(Items from a dataset)
======
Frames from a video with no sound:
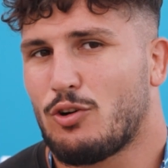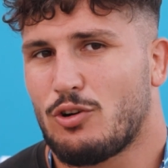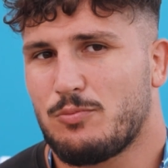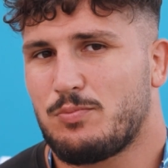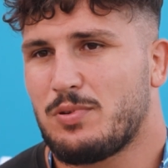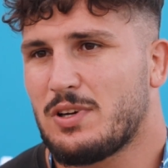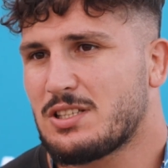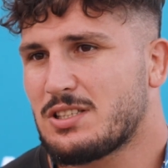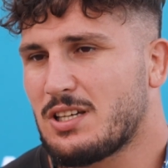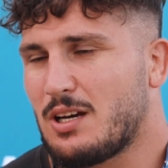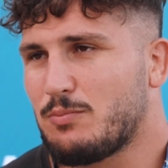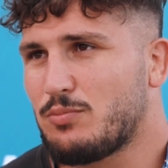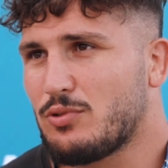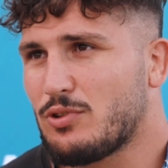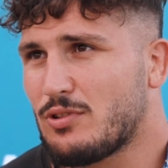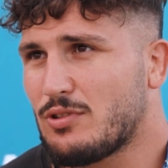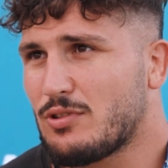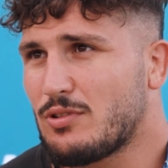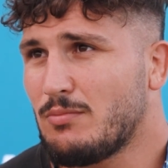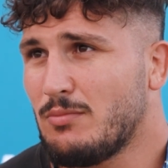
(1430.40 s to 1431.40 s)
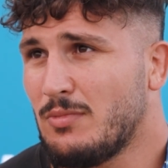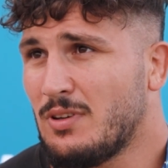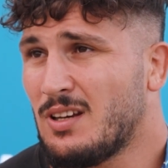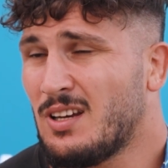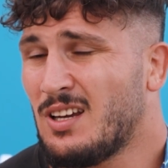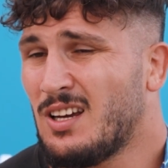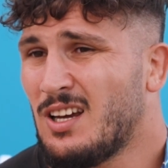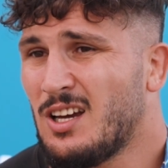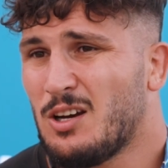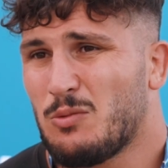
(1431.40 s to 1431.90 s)
And I hope I can get a
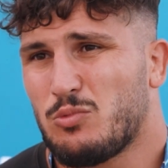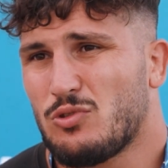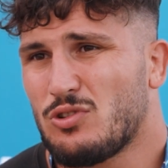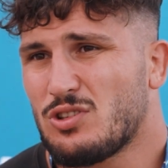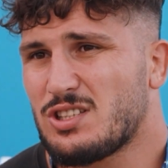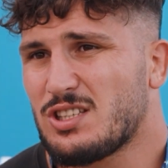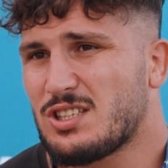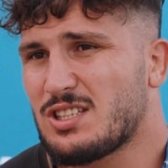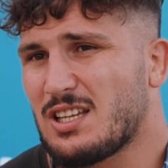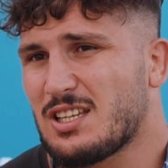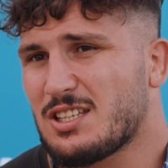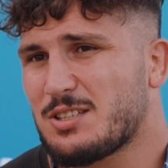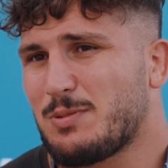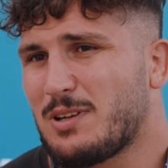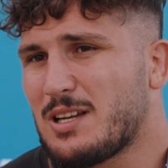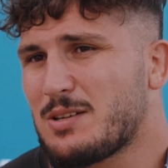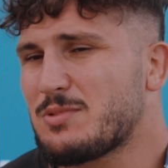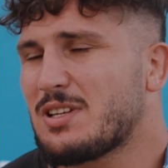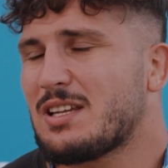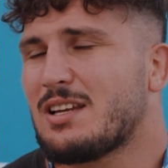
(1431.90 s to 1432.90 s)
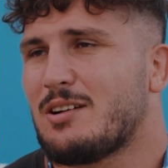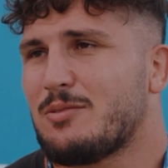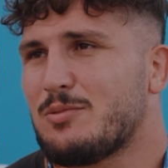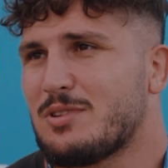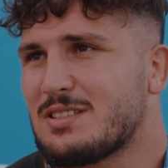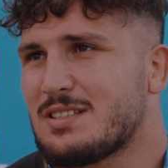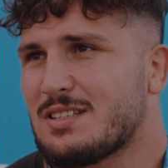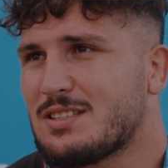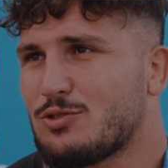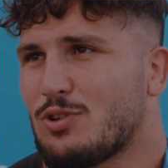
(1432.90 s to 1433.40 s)
gold medal in Bali next year.
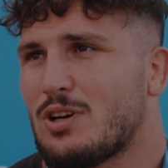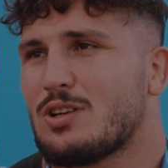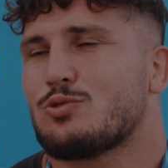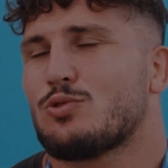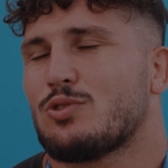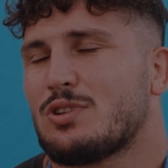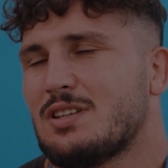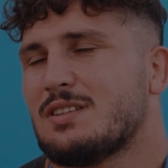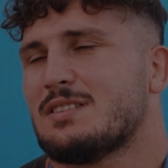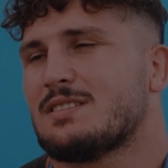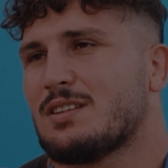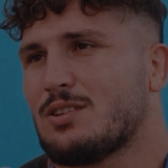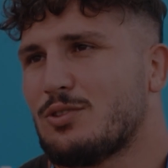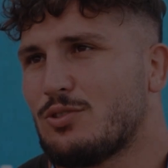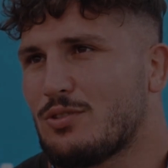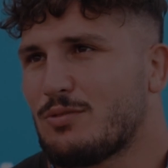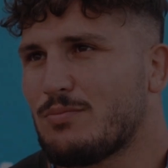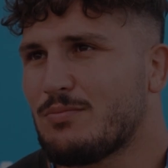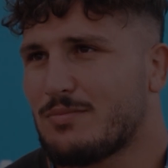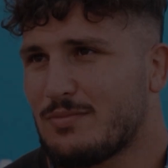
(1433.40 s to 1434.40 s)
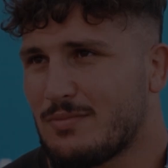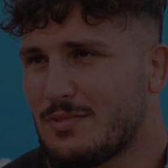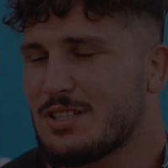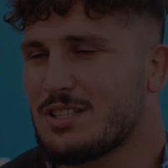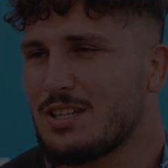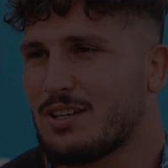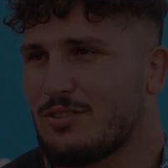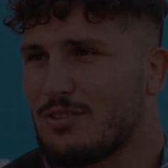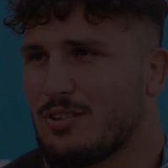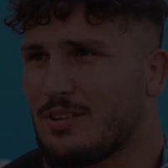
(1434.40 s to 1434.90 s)
I will be training
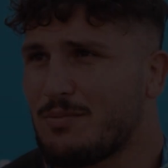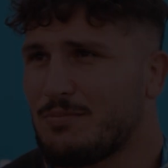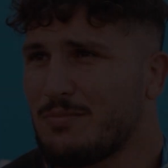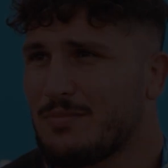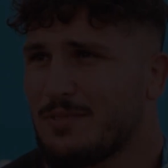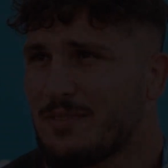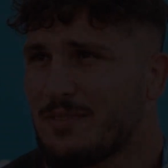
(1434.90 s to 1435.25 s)
hard to be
======
Working from the line containing "(1430.40 s to 1431.40 s)" to the last line of the data, retype every line exactly, both ends included, and leave out all pictures.

(1430.40 s to 1431.40 s)
(1431.40 s to 1431.90 s)
And I hope I can get a
(1431.90 s to 1432.90 s)
(1432.90 s to 1433.40 s)
gold medal in Bali next year.
(1433.40 s to 1434.40 s)
(1434.40 s to 1434.90 s)
I will be training
(1434.90 s to 1435.25 s)
hard to be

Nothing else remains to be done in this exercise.